A implantação do Pronto-Atendimento Médico (PAM) nos prontos-socorros municipais de Bauru tem sido questionada pelos médicos da rede pública local. Documento protocolado junto à prefeitura com reivindicações dos profissionais pede que o assunto seja melhor discutido antes da implantação.

A médica Maria Luíza Cury explica que o PAM seria um meio-termo entre o núcleo de saúde e o pronto-socorro. Todos os pacientes procurariam aquela unidade e caberia ao médico solucionar os casos de núcleo de saúde e encaminhar os casos de urgência para o pronto-socorro. O PAM faria uma triagem dos pacientes.

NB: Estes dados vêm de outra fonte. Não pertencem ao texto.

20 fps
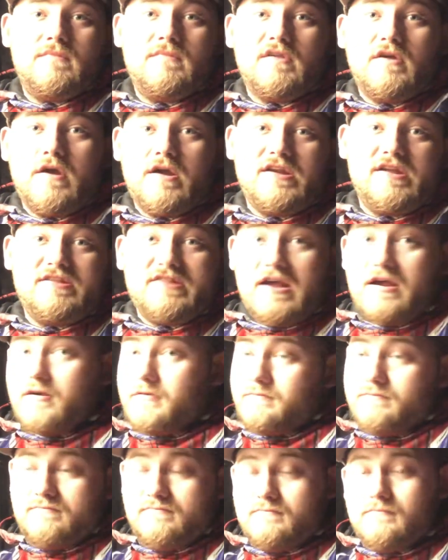granted, they're
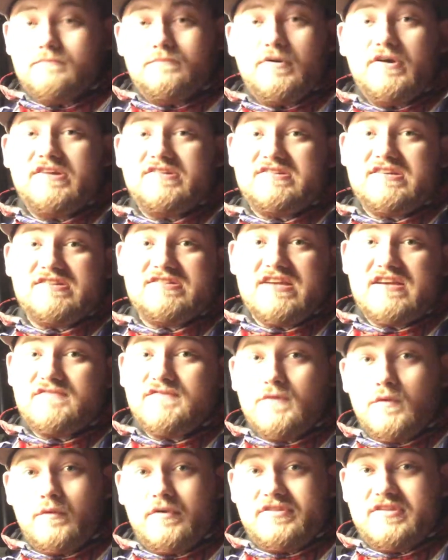pretty
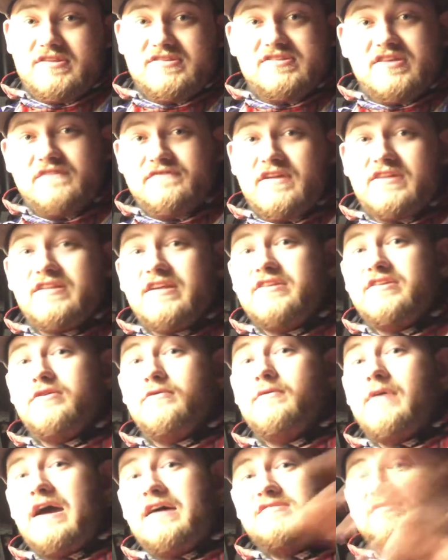successful with the stuff that they
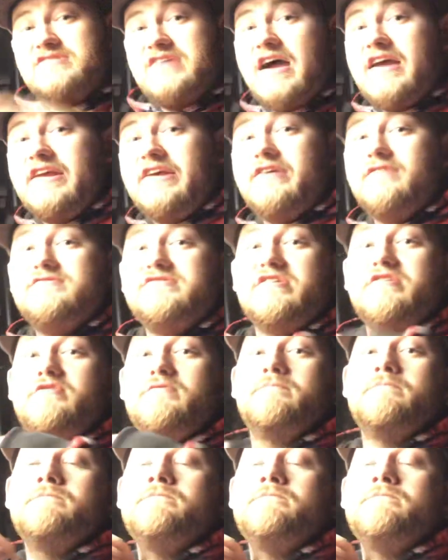do outside of YouTube.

“Eu penso que isso não é bom para a população porque não dá para fazer as duas coisas ao mesmo tempo. E a população vai sair perdendo com isso, porque o posto de saúde continua sendo uma preciosidade que o cidadão tem, é onde ele dá continuidade aos seus tratamentos”, comenta.

Segundo ela, a opinião dos médicos é que o projeto precisa ser melhor discutido e avaliado antes de sua implantação efetiva. Atualmente, o PAM está sendo testado no Pronto-Socorro Ipiranga e a previsão é de que ele seja implantado em breve nas unidades do Mary Dota e do Jardim Bela Vista.